Tuesday 9 November 2010

He was some kind of a man. And then she was some kind of a woman. Then he was some kind of a man again. What else can you say about people?

Well, if they're Charles Kane, you can say that they're frankly the most ridiculous waste of column inches since...well, the last piece of transphobic, misogynistic bullshit the Mail foisted on its readers.

Who is this Charles Kane? Sadly, he doesn't seem to be being played by Orson Welles (who played his near-namesake Charles Foster in Citizen Kane, his most famous film - and whose later film Touch of Evil provides the quote I've paraphrased for the title of this post). Instead, he seems to be played by the kind of publicity-hungry right-wing anger-parasite we usually see getting their faces in the paper with a 'Christians are the real victims' story. It seems that Charles used to be one Sam Hashimi then, in 1987, he underwent gender reassignment surgery to become Samantha Kane, before deciding that the life of a woman wasn't for him and deciding to transition back and become Chuck K.

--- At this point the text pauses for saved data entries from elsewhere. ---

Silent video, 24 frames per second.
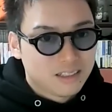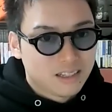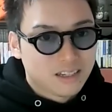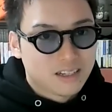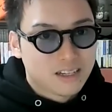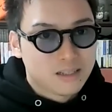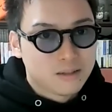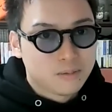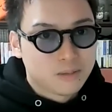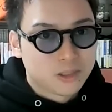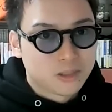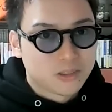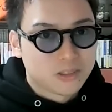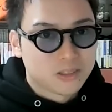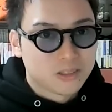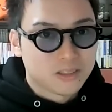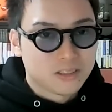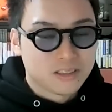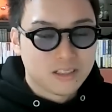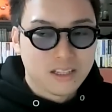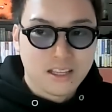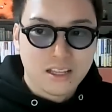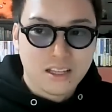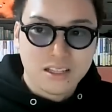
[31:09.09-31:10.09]
ね、買い物をす
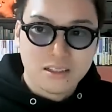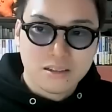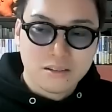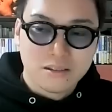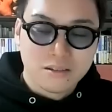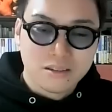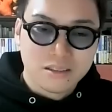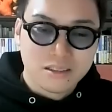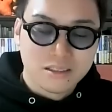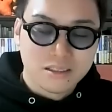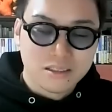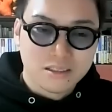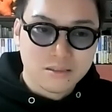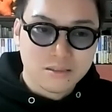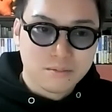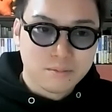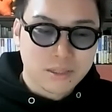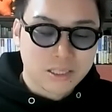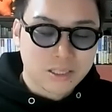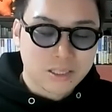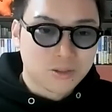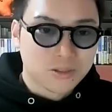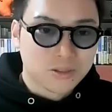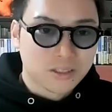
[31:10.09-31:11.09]
るって、
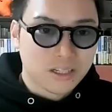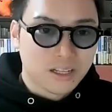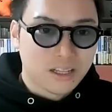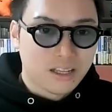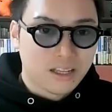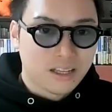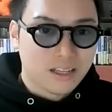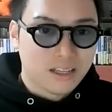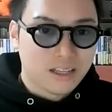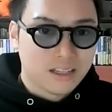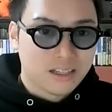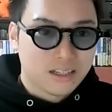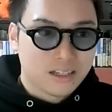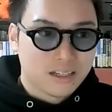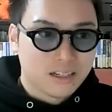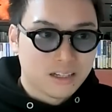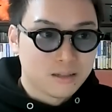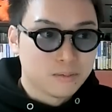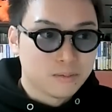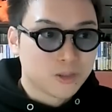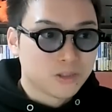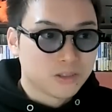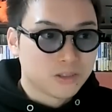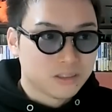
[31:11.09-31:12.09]
パソコンで
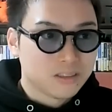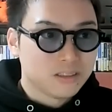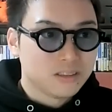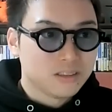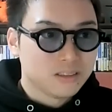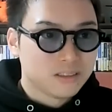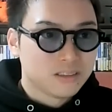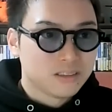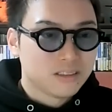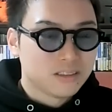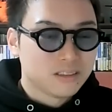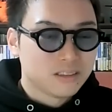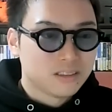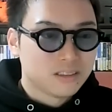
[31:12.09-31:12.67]
買い物をする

So far, fair enough. I'm genderqueer. I like fluidity and mercuriality and messing with the binary and girls who are boys who like boys to be girls who do girls like they're boys et cetera et cetera. Trouble is, Charlie-boy has made a classic logical error - from his own particular experience he has generalised that trans people are 'in my opinion, completely deluded' and deduces from this extensively-researched position that the NHS should not assist trans people in transitioning. And, as A Very Public Sociologist observes, he has form for this.

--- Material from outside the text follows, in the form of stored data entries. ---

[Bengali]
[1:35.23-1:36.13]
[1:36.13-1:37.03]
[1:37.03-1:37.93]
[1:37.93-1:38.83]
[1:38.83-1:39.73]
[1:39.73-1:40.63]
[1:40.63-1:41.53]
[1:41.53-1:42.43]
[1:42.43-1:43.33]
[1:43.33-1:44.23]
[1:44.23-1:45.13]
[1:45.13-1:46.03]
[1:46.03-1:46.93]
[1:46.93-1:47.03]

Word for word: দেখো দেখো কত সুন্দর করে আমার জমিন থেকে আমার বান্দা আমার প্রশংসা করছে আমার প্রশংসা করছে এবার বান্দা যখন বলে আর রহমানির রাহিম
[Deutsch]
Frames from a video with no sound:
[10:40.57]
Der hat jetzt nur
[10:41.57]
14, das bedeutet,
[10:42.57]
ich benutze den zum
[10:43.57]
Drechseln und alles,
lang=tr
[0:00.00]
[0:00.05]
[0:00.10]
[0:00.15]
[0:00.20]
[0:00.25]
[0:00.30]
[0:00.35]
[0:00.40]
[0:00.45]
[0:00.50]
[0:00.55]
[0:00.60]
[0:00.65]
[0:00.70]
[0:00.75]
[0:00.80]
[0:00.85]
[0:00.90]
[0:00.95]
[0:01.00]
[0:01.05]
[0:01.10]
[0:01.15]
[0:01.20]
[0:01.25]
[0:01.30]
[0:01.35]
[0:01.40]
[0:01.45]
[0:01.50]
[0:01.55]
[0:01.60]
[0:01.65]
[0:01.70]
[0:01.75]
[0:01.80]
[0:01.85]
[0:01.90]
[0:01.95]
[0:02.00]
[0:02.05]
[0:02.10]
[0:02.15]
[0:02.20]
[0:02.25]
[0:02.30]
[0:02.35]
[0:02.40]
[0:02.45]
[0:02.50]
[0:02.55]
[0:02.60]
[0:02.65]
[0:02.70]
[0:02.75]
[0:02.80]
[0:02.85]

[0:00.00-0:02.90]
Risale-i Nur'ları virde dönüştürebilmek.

Basically, Kane appears to be a stooge for the Mail's hatred of trans people (a subset of its hatred of anything different). It must be tremendously nice for both him and the paper: they get to spread their message of hate and he gets to be photographed making love to the camera with his pretty young trophy wife. But it's tremendously hurtful and dangerous for trans people at a time when the APA is considering harmful changes to the DSM-V entry on Gender Identity Disorder, and Britain is in the grip of a government with a deep vein of hostility to LGBTIQ people.

I've been racking my brains all night to try and work out who Charles Kane reminds me of. It's not the main character in Orson Welles' greatest film, as it turns out. He actually reminds me of Glyph, the character from Alan Moore's The Ballad of Halo Jones who undergoes a series of sex change operations but is never ultimately satisfied and eventually becomes pretty much genderless. I like Glyph (obviously), and I always feel a bit sad at the end of the episode in which ze tells hir story. You see, because people find it hard to perceive a character who has no gender, Glyph inhabits a sort of Somebody Else's Problem Field which means that people tend not to notice hir - a field temporarily interrupted when the perceptive Halo does notice hir but, by the time ze finishes, even Halo and her friend Toy have stopped listening to hir and are ignoring hir again.

In Glyph's story, that's a sad ending. But if everyone stopped listening to Charles Kane and the poisonous , half-baked narrative about trans people that he endorses, I wouldn't mind one teeny tiny bit.